The Superbowl is over, the packers beat the Steelers, but what really seems to matter these days is what was the best ad. Every year we hear more and more in advance about what the ads, we get sneak previews and hear about how much it’s costing. But what is really about. The ad agencies love the whole thing as it is used a vehicle to justify their existence and continue the whole ‘brand’ myth they love to promulgate, the media loves it because of the income it generates for them, but what about the shareholders? Are superbowl advertisers getting a return on their investment for their shareholders?
When I started out in business my boss at the time was an amazing leader, with great clarity of thought and focus. He instilled in me a principle that I have held true to throughout my professional career and one that I think it very relevant to review at Superbowl time. He said that at any time you make a decision about spending money in business, you should challenge yourself and ask – “would the shareholders pay for this?”
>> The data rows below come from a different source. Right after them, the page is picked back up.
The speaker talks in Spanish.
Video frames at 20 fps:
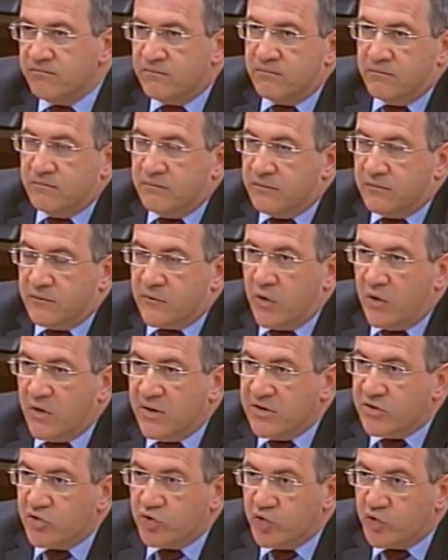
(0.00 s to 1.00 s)
mm,
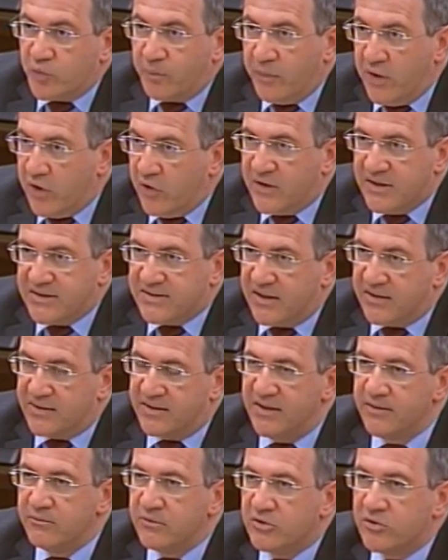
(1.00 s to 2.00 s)
cogen sus peores
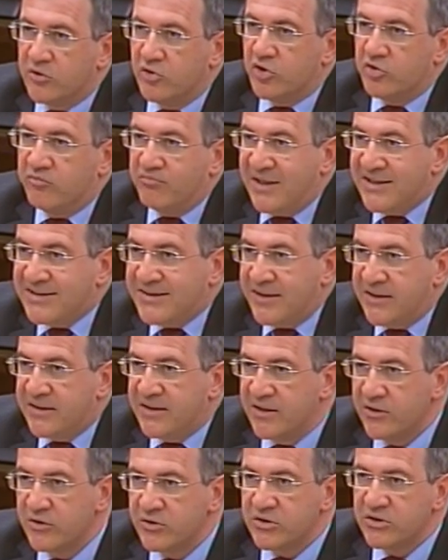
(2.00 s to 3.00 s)
activos, los más
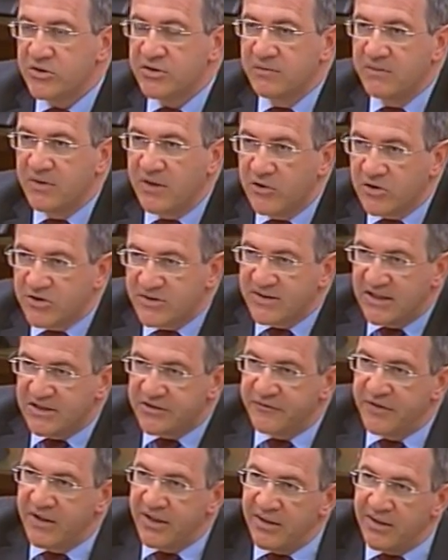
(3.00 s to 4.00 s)
dañados, y los
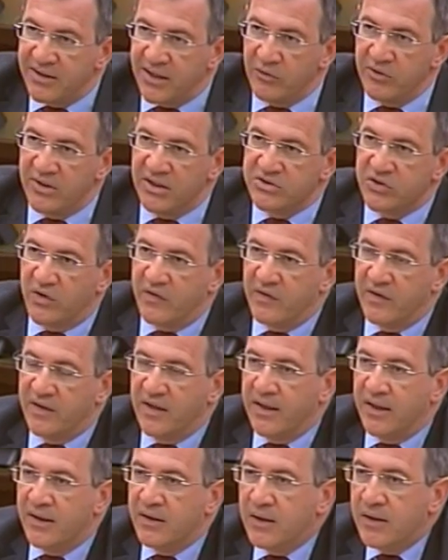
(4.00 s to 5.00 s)
transfieren a una
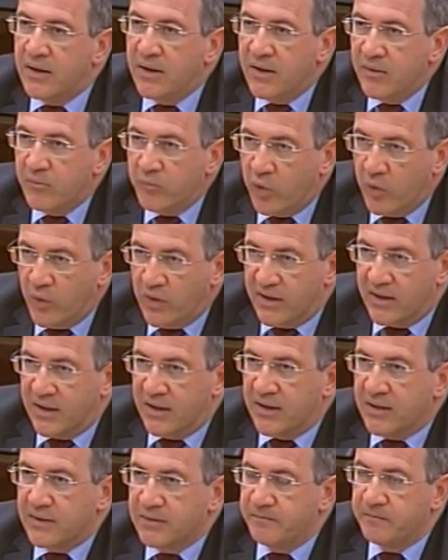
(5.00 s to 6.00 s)
sociedad
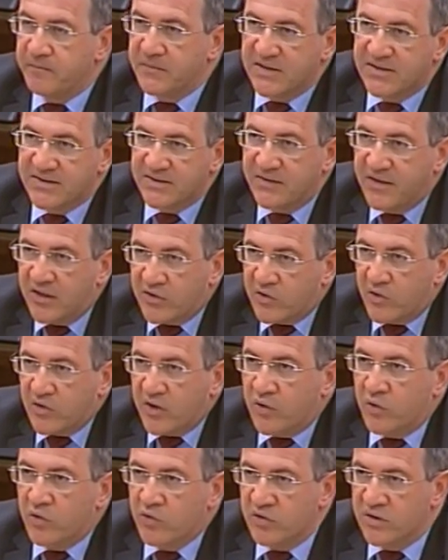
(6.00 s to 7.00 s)
pública. Es cierto
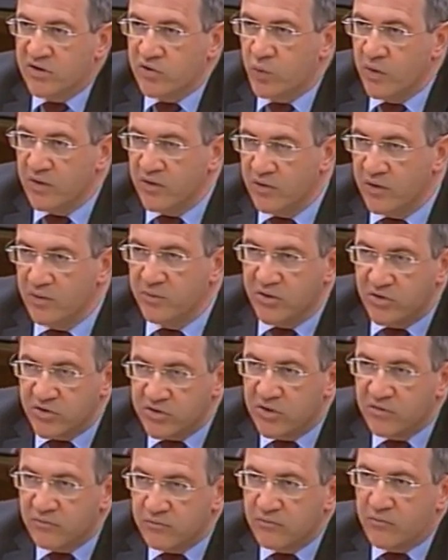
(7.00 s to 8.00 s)
que con un descuento, pero
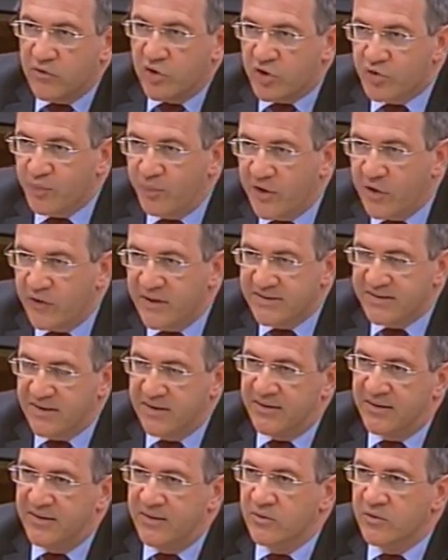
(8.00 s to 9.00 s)
son los peores
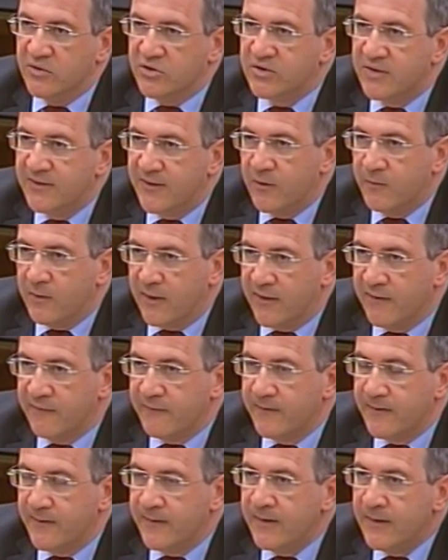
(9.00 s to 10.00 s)
activos del
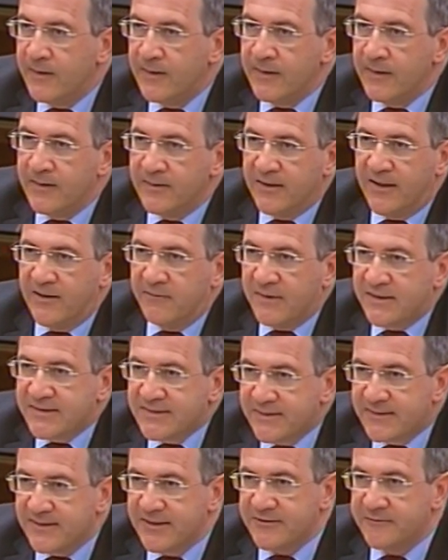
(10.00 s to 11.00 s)
balance. Y además
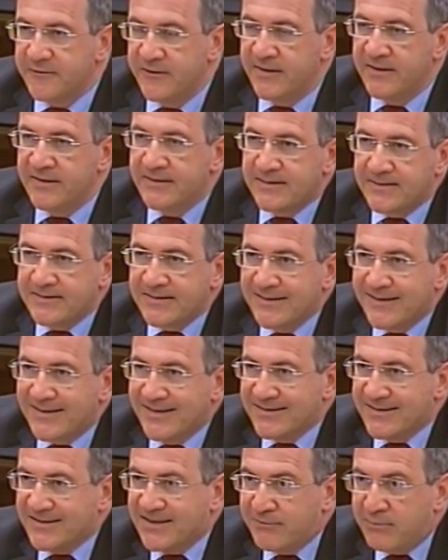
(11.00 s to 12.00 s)
se transfieren sin
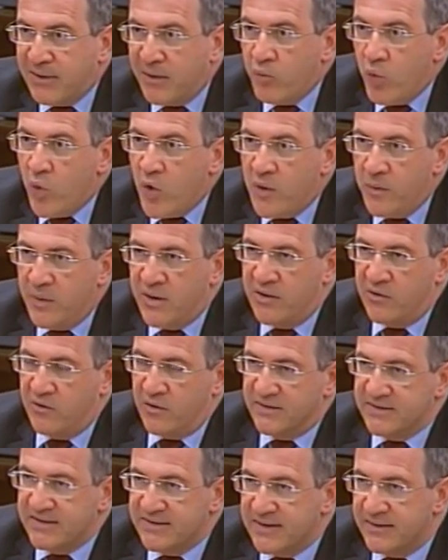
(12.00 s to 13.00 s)
que se sepa muy bien lo
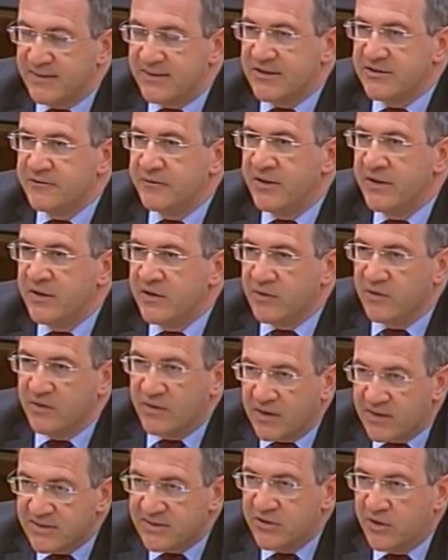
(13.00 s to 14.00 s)
que se está transfiriendo.
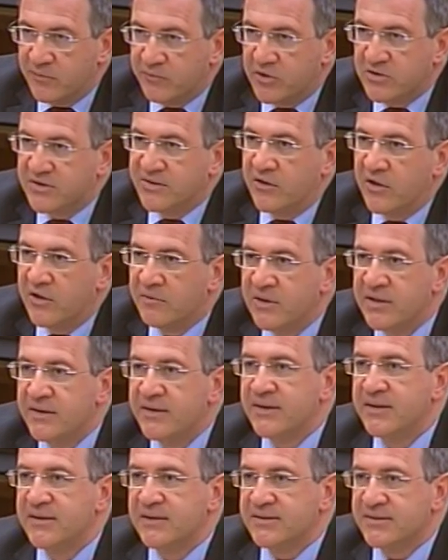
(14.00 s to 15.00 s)
Ha sido
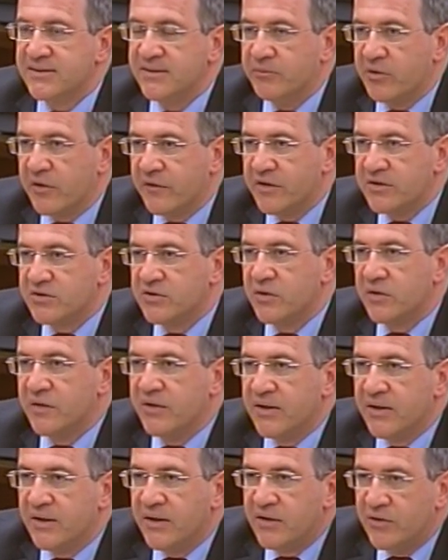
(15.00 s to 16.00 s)
posteriormente, en este proceso
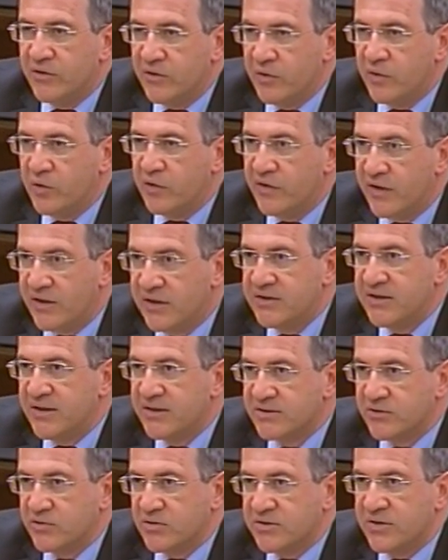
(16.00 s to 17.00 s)
de due
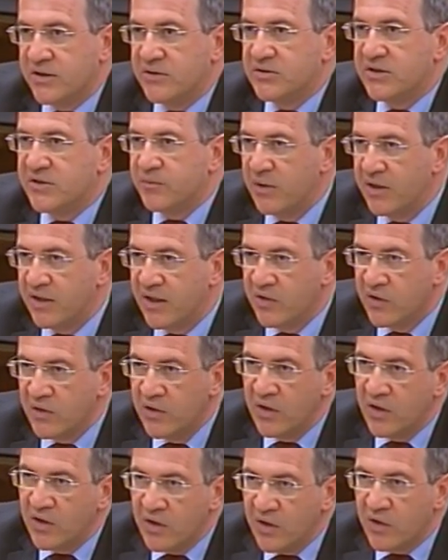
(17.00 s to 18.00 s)
diligence que usted nos ha explicado,
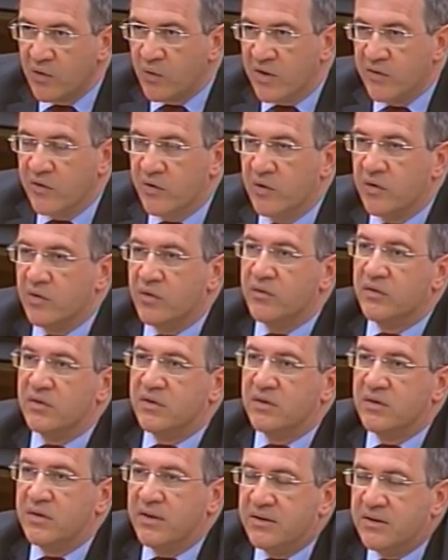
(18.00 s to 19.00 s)
cuando
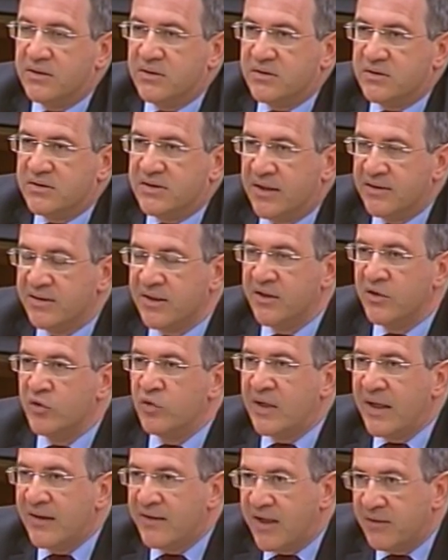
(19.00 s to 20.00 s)
eh, se ha tenido
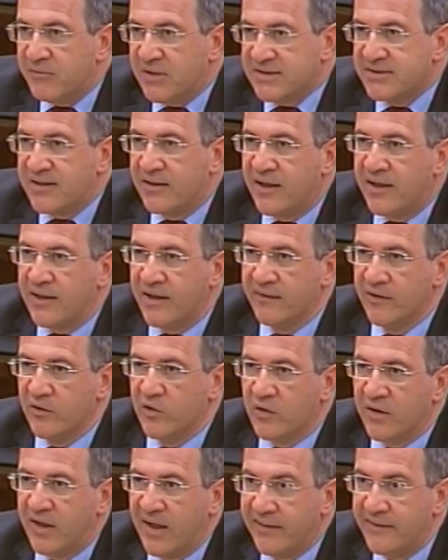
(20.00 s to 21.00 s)
una idea más clara de
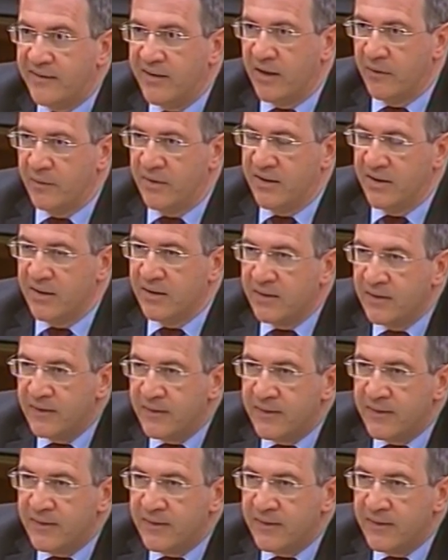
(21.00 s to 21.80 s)
lo que allí había.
You want to meet with your colleagues at the other side of the world to review marketing strategy or discuss innovation – fine, would the shareholders pay for this?
You have the opportunity to sponsor a high profile trade conference – would the shareholders pay for this?
The more you ask this question, the more metrics bound you become as a marketer and the more successful. Why? Because you start to focus on what really makes a difference in marketing.
Measurement of the ‘success’ of a lot of the superbowl advertising will revolve around meaningless ‘likeability’ ratings that will be reported by the media (look at the number of self serving, self congratulatory media items published today (e.g. http://adage.com/superbowl/)).
The real measure of success for anything costing $3m for air time alone (never mind the production costs, agency fees and internal time and effort spent on developing the campaigns) has to be at the bottom line or in terms of share: it has to be seen to build the business, or no matter how good the campaign the money was wasted.
Measurement of the effectiveness of marketing has suffered in this age of social media and conversations, because some people are prepared to accept meaningless measurements (such as page views, impressions, hits etc) as sufficient to gage success. Effective (valuable to the shareholders) advertising needs to be successful at stimulating targeted customers to adopt the specific behavior needed to grow sales.
So:
- Will more people looking for savoury snacks buy Doritos because of an ad where a Doritos geek engages in some deviant behavior because of his adoration of Doritos?
- Will consumers who need an in between meals hunger blaster purchase more Snickers having seen Roseanne Barr given floored by a tree?
- Has the image of Chrysler been elevated so that when I am looking to buy my next car I will consider the Chrysler 200 because I know it is made in Detriot and Eminem endorses the vehicle?
- Is Pepsi Max now going to be my new low calorie beverage of choice because it tastes as good as the original?
How should we judge these ads? By investigating their perceived (and after the sales results are in, real) effectiveness which means identifying and assessing:
- the intended communications strategy
- the communications behavior objective
- the campaign idea
- the execution
For each ad we need to consider who was the target market, what was the benefit they sought to communicate and what were the reasons to believe that supported that benefit. In some cases this is really quite obvious – for instance, Snickers has essentially been running the same ad for a number of years so we know what it’s about – for others it’s more difficult to assess.
If there is a real campaign strategy identified the next question is whether or not the team came up with a good campaign idea. It’s that campaign idea that transforms the strategy into a compelling consumer language that drives a behavior change in the consumer.
What we saw yesterday was some very strong execution, however, if that execution has not delivered against a relevant, meaningful and differentiated strategy it cannot be said to have been an effective piece of communication.
Execution is the part of communications that most people want to get into very early. This is where the agency likes to shine and is seen by many marketers as the most ‘fun’ part of their jobs – which is why execution all too often starts before the strategy and the idea are fixed. MArchitects cannot blame the agencies for poor execution: they can only work with the brief they are given.
If everything is done right, then this is the point that brand positioning will become evident through brand linkage and the emotional energy kicks in driving the change or behavior that the advertisers target.
We will all be looking carefully at these ads over the coming months, and I am sure that some are already being considered for industry awards (yes, I have my favorites as well, but that’s all irrelevant until I actually put my money behind my mouth/mind), but we have to keep asking again and again and again: how did these ads help grow their companies? If there’s not growth as a result of the campaigns, I don’;t care how good the ad, it was not effective marketing: pretty, but not effective, and I know my shareholders care a lot more about effective than pretty.